# Brief
Only the lines from the one that contains "(8.53 s to 9.60 s)" to the last line below, both included, should be transcribed. Pictures stay out of the copy.

Recorded data
__________________________________________________
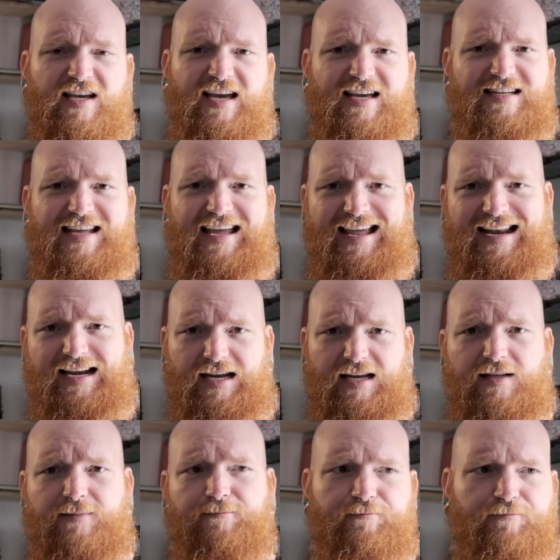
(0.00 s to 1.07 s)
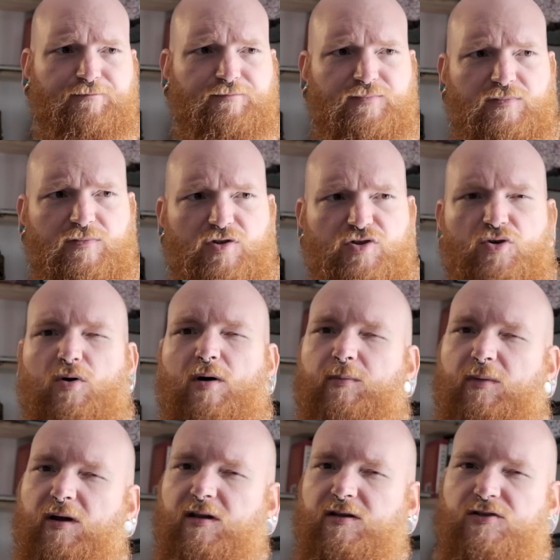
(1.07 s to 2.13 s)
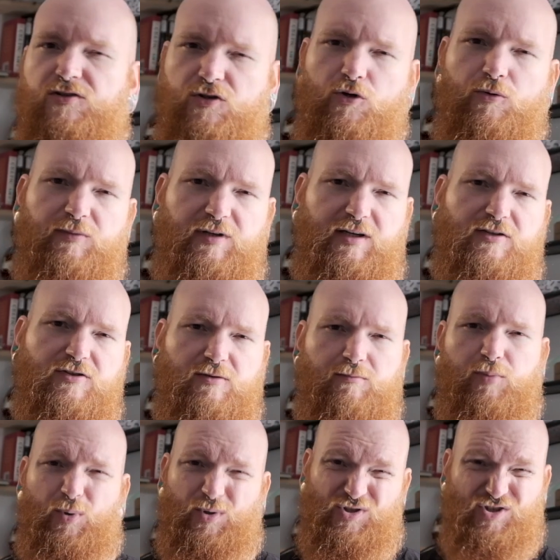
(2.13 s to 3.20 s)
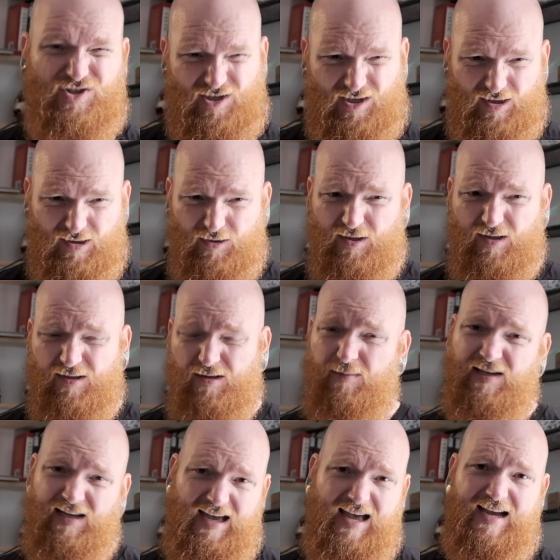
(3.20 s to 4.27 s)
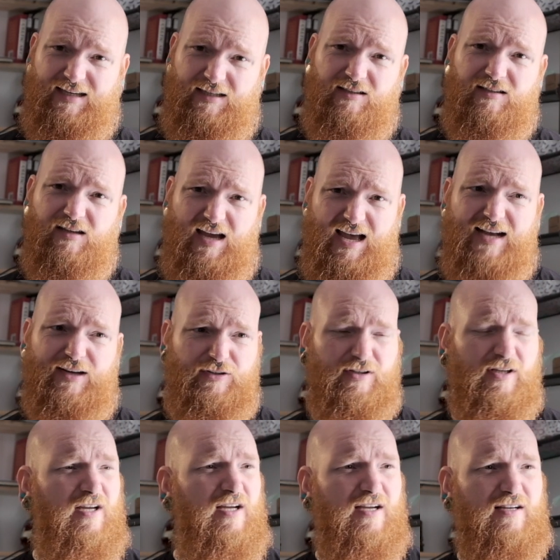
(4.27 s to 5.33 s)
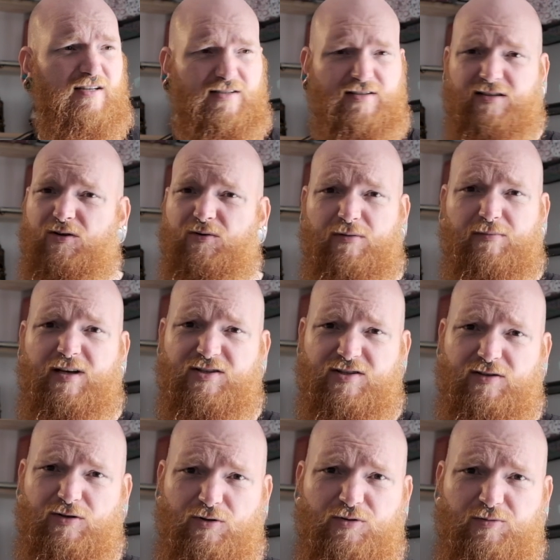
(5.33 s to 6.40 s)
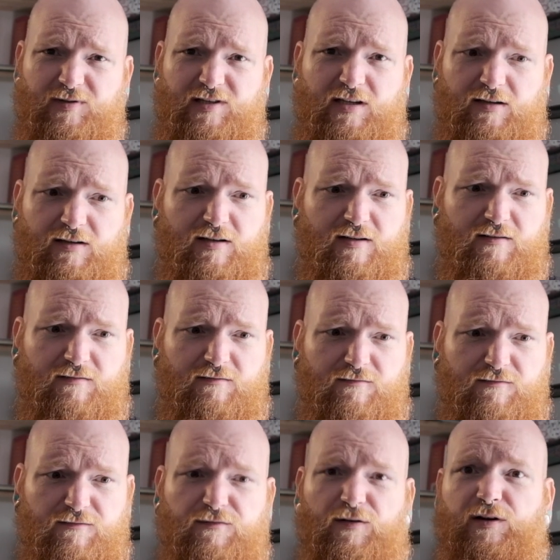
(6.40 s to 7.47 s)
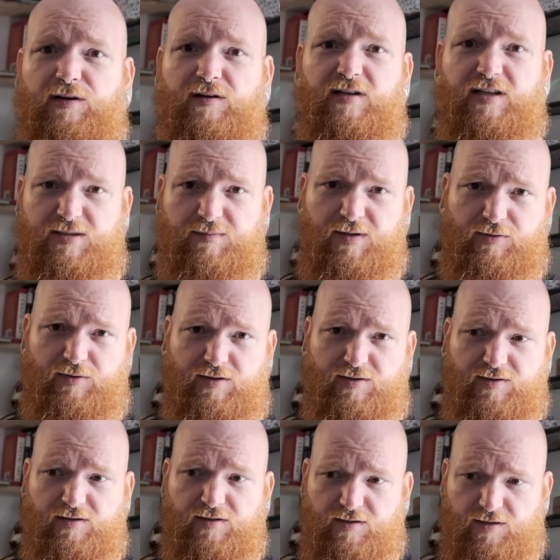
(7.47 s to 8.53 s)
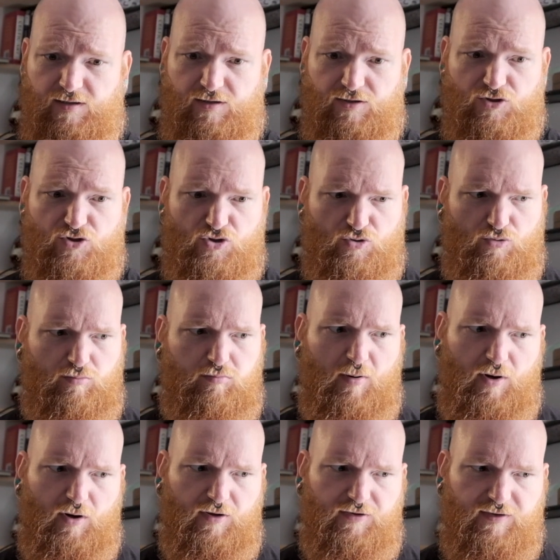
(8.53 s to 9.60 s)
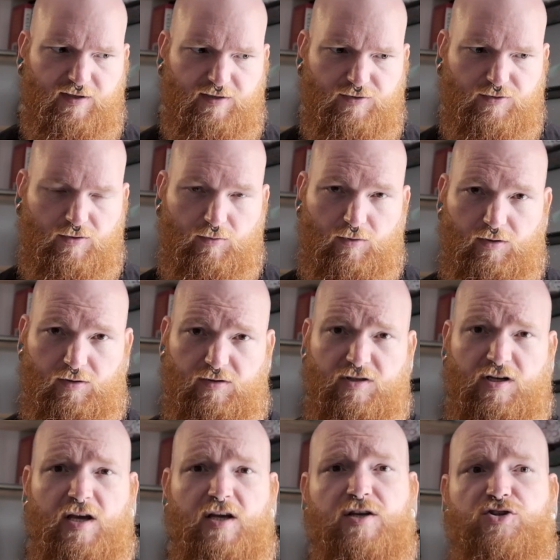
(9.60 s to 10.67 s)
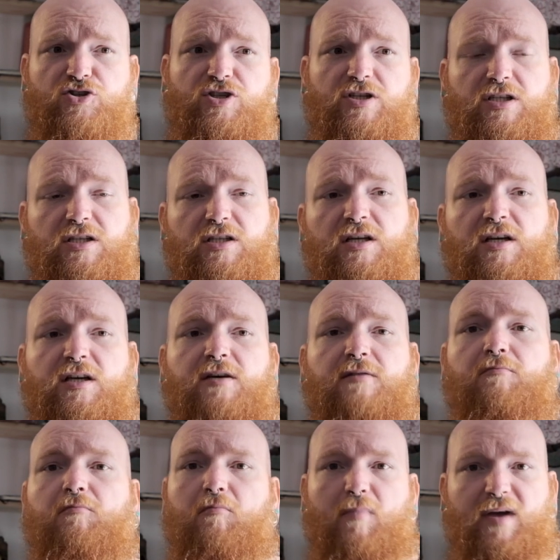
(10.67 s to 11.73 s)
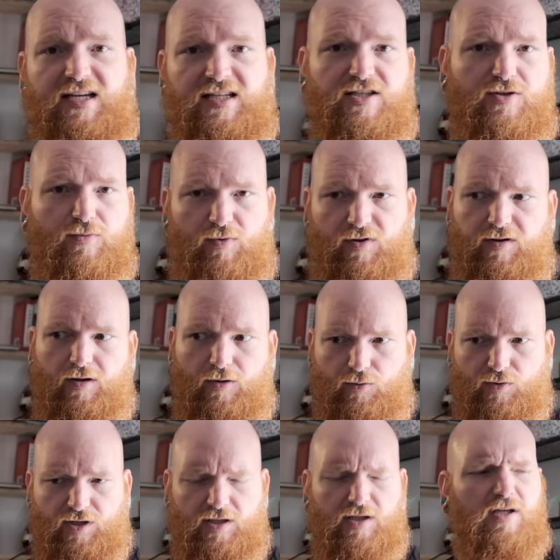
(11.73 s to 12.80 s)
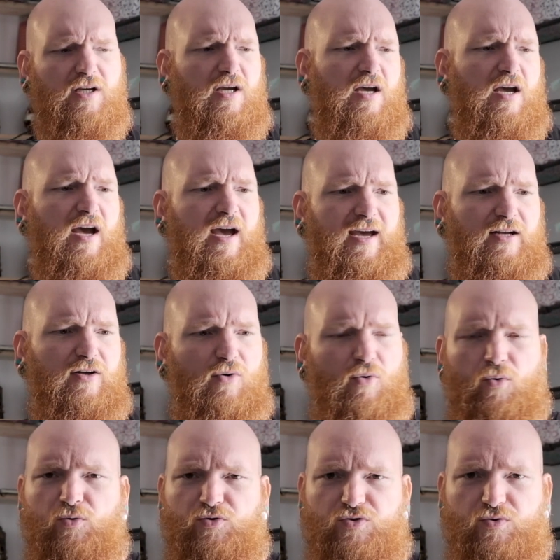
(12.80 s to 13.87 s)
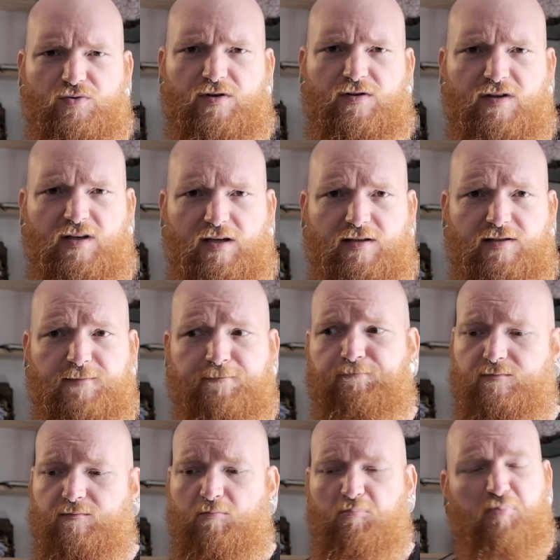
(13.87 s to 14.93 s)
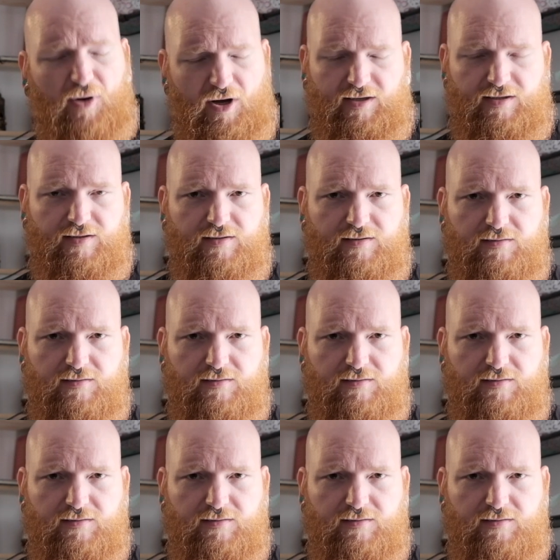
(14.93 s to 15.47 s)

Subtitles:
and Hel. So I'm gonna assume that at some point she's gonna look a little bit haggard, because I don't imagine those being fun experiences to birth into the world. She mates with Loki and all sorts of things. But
__________________________________________________
# Answer for this exercise
(8.53 s to 9.60 s)
(9.60 s to 10.67 s)
(10.67 s to 11.73 s)
(11.73 s to 12.80 s)
(12.80 s to 13.87 s)
(13.87 s to 14.93 s)
(14.93 s to 15.47 s)

Subtitles:
and Hel. So I'm gonna assume that at some point she's gonna look a little bit haggard, because I don't imagine those being fun experiences to birth into the world. She mates with Loki and all sorts of things. But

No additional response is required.